§ **What the task asks**
An exact transcription of the lines from the one holding "[0:00.45-0:00.60]" to the end of the entries below, and nothing more, is the required answer. Please omit the pictures.

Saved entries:
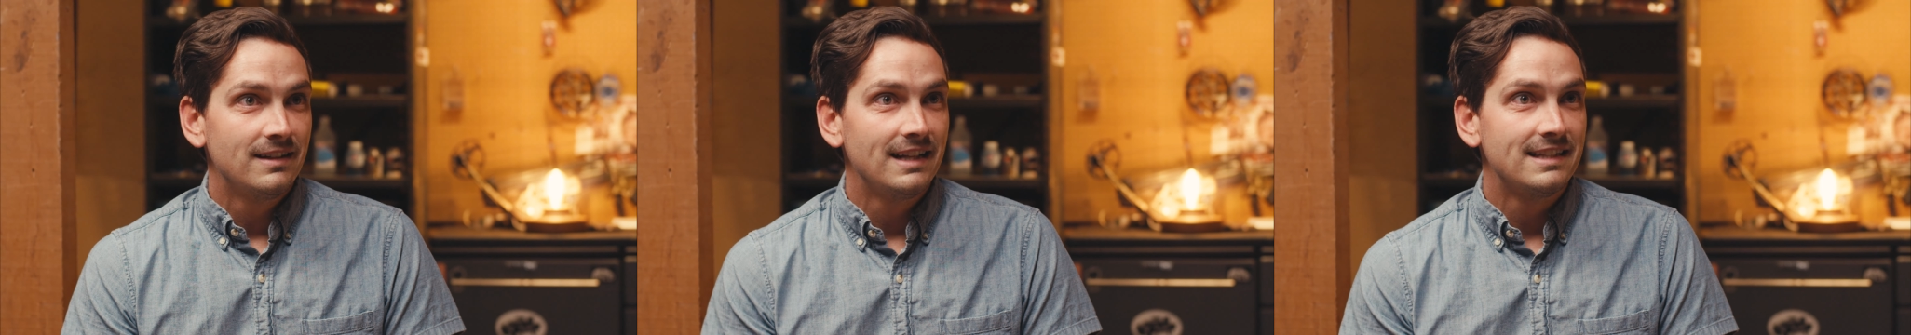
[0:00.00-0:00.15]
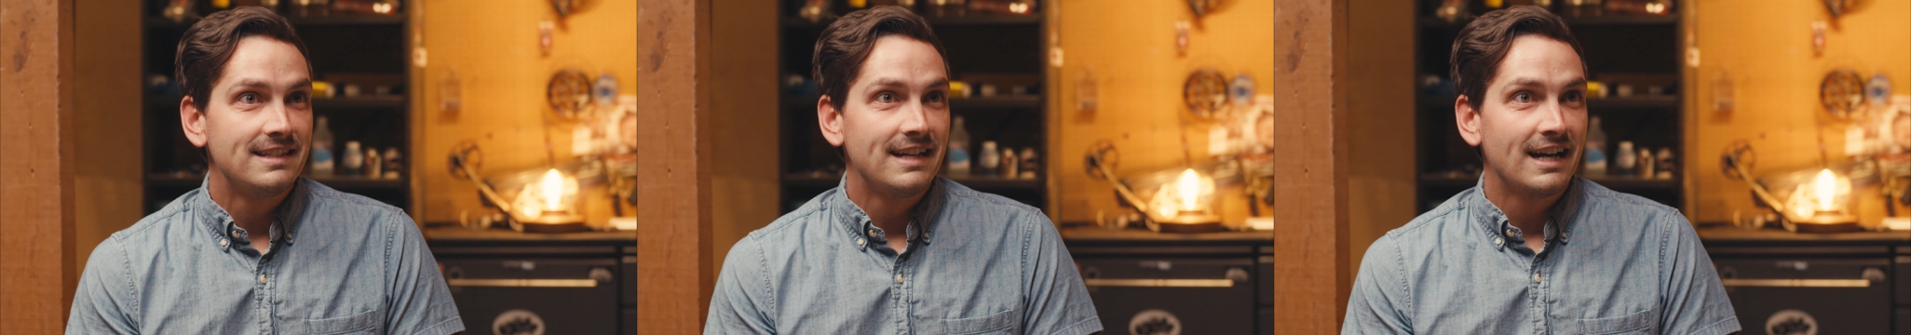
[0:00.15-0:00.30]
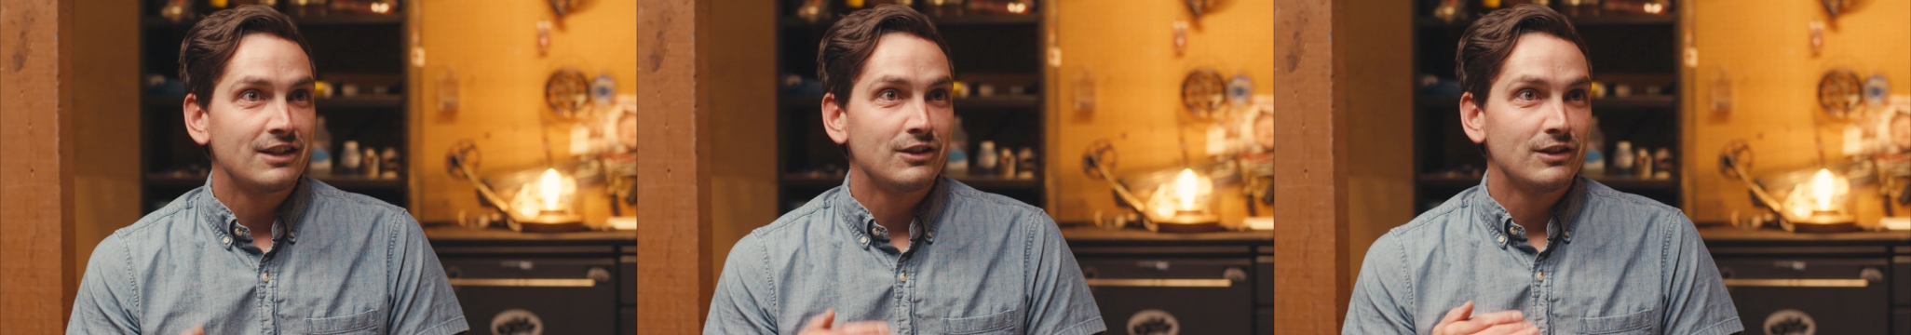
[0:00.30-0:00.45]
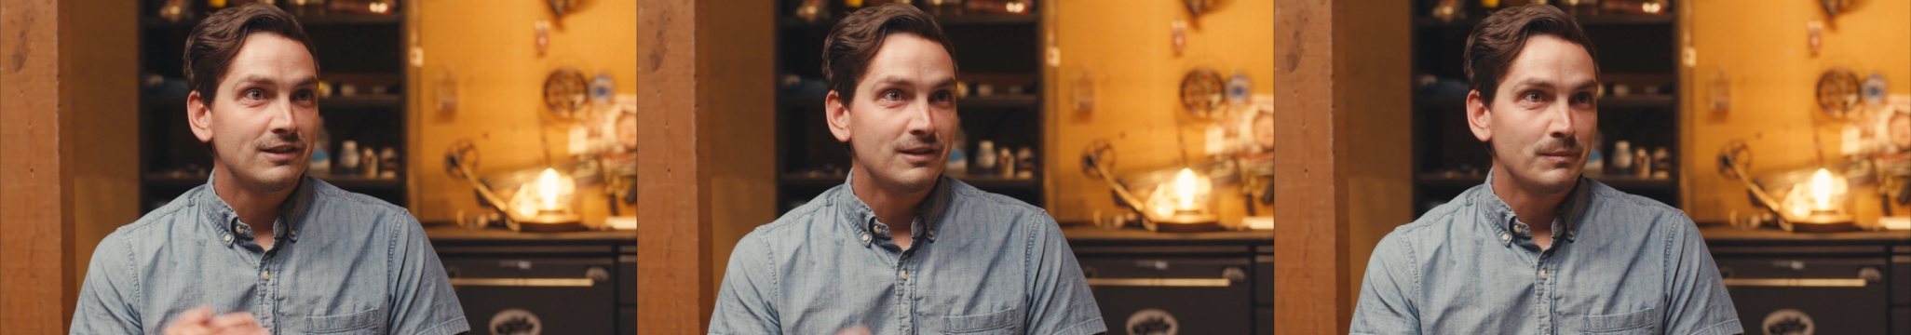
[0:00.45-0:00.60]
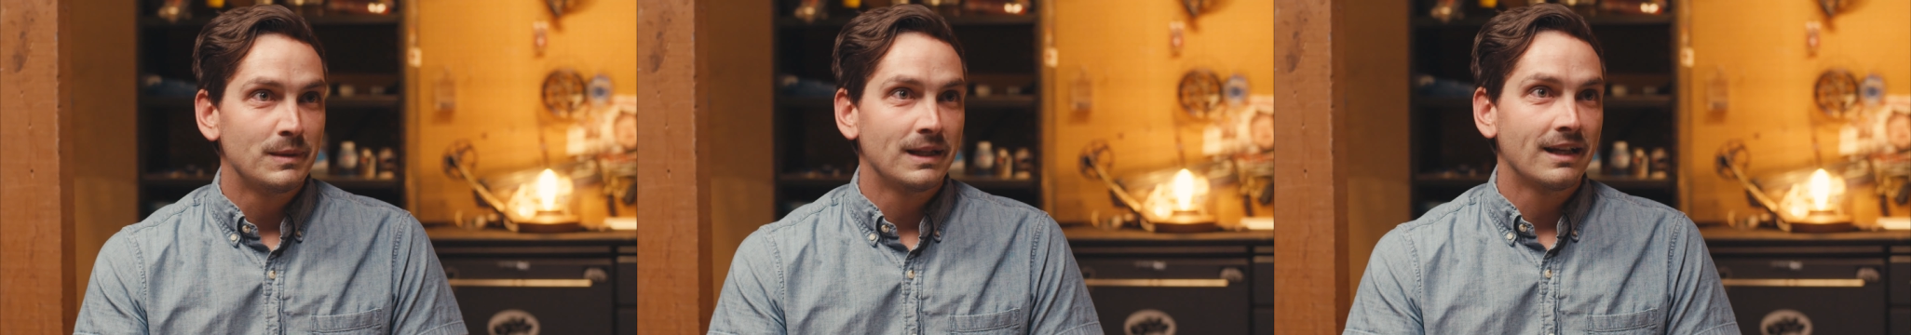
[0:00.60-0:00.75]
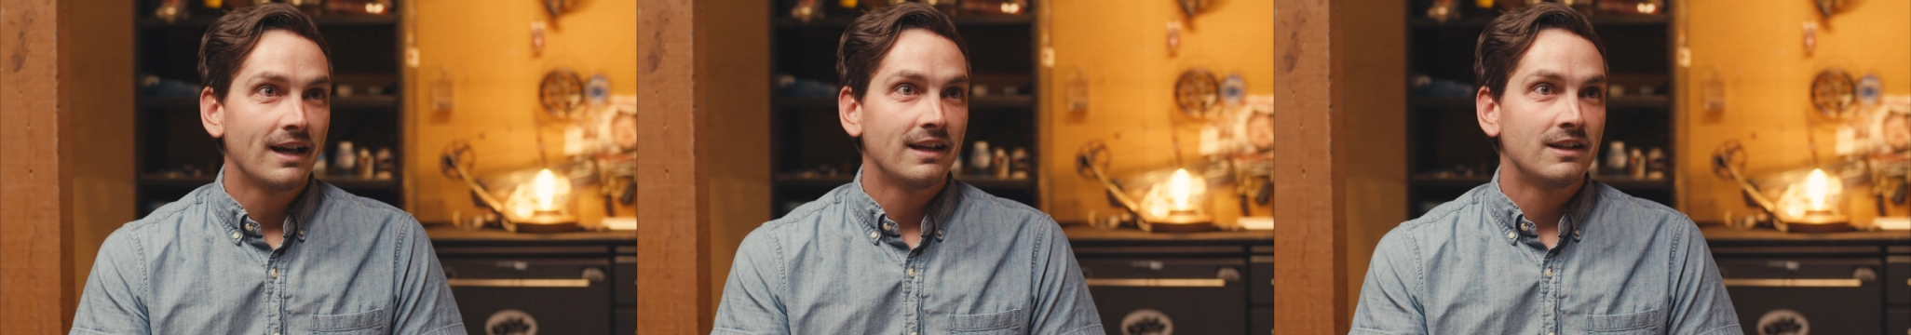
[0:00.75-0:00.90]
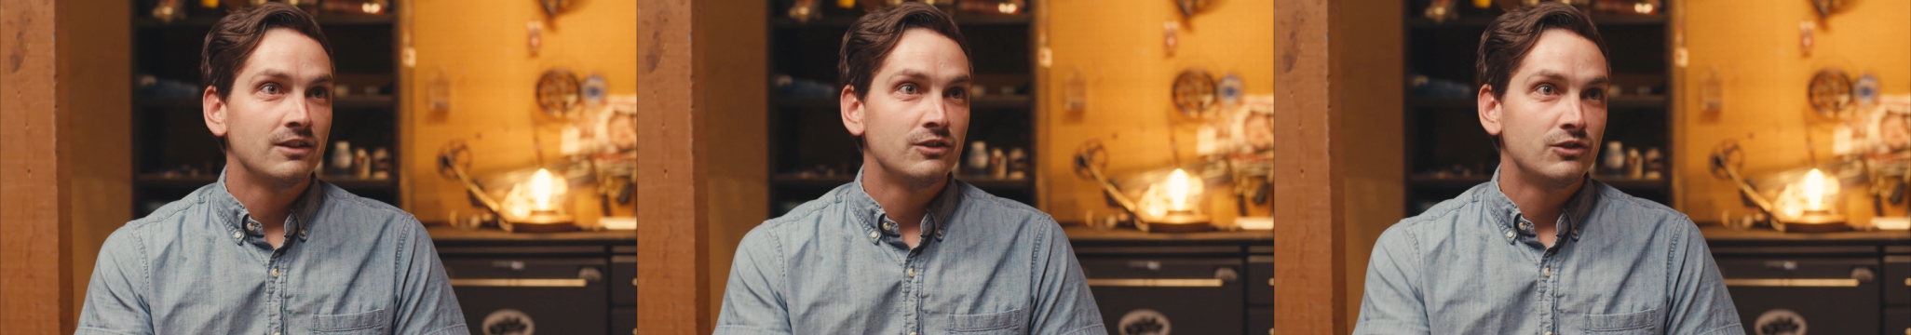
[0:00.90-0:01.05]
It's actually something
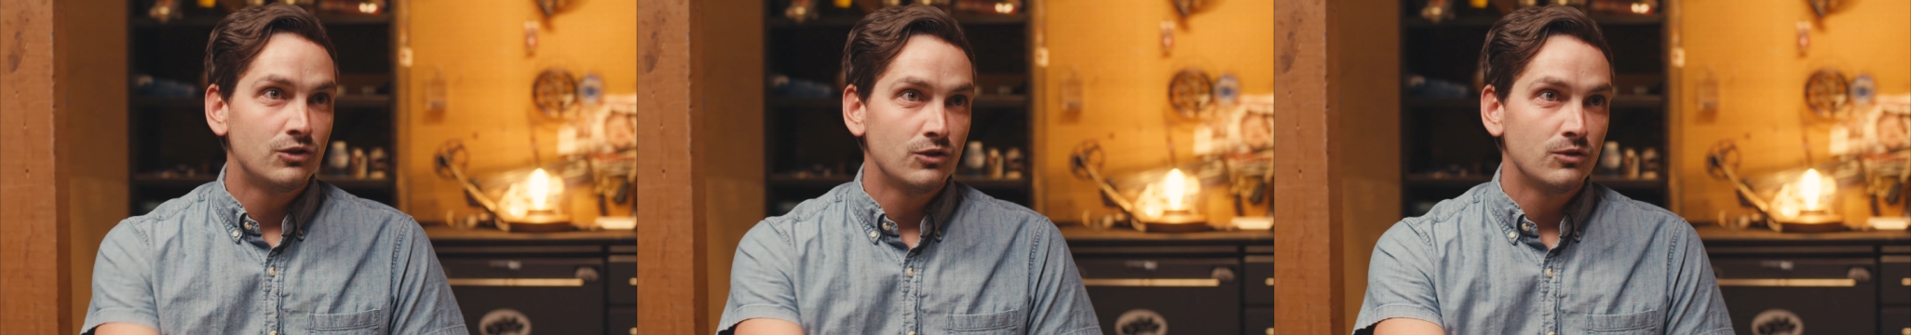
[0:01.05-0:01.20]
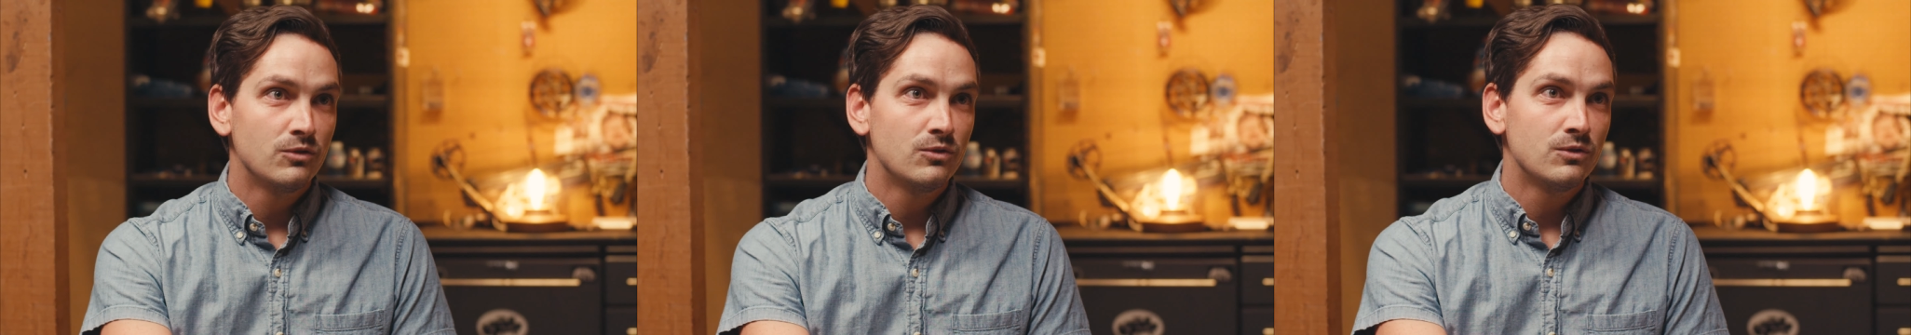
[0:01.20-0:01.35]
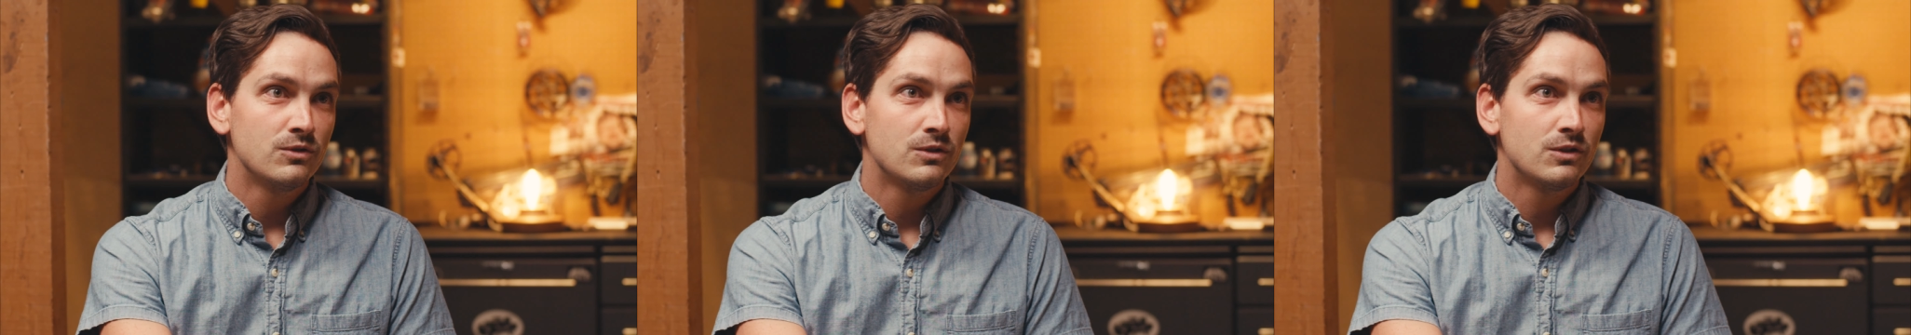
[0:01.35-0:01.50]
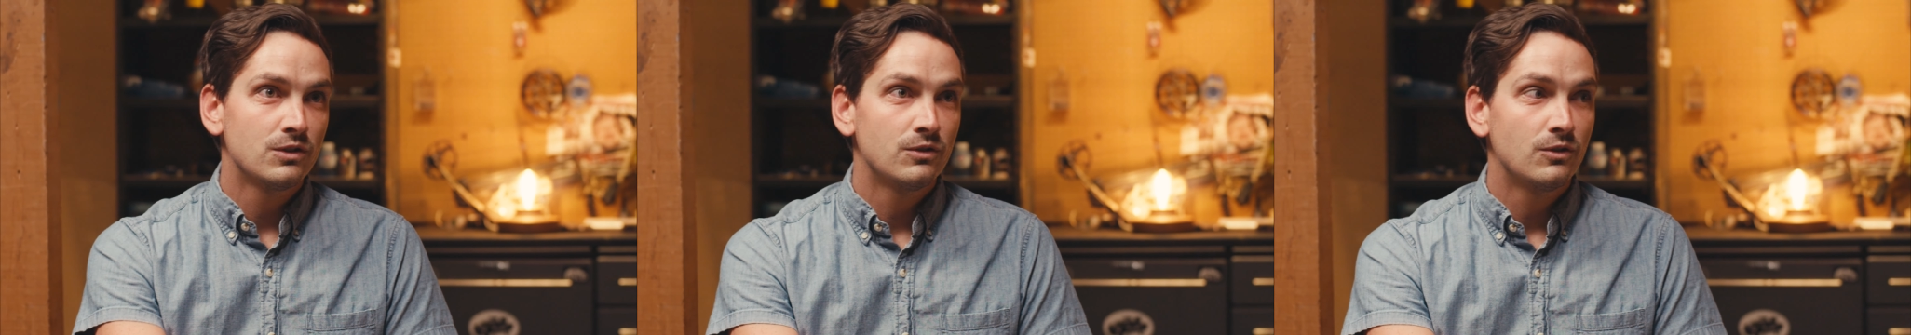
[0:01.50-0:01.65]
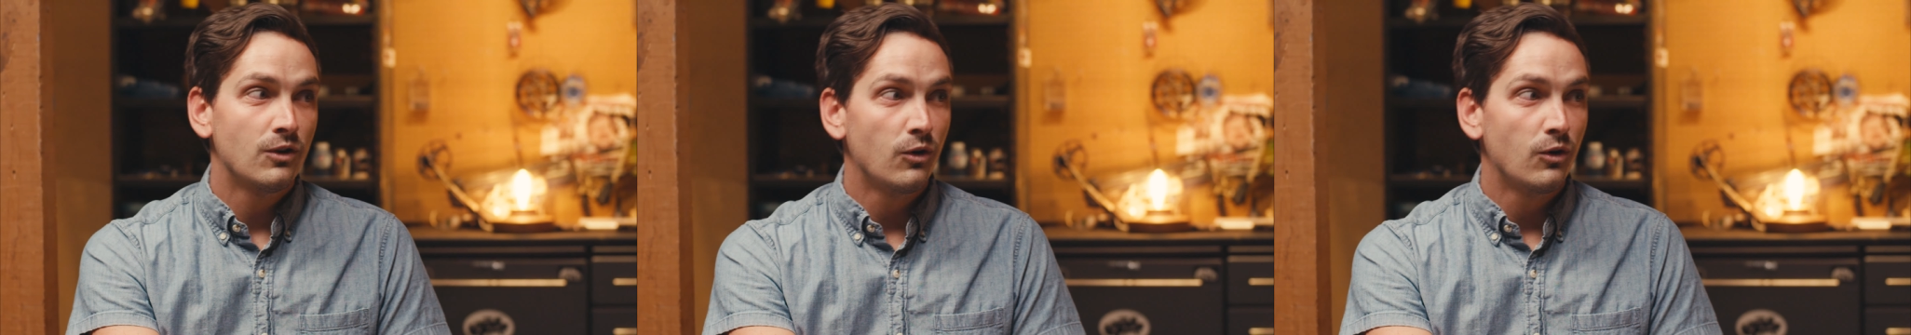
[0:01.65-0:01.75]
I can choose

§ **Answer to this exercise**
[0:00.45-0:00.60]
[0:00.60-0:00.75]
[0:00.75-0:00.90]
[0:00.90-0:01.05]
It's actually something
[0:01.05-0:01.20]
[0:01.20-0:01.35]
[0:01.35-0:01.50]
[0:01.50-0:01.65]
[0:01.65-0:01.75]
I can choose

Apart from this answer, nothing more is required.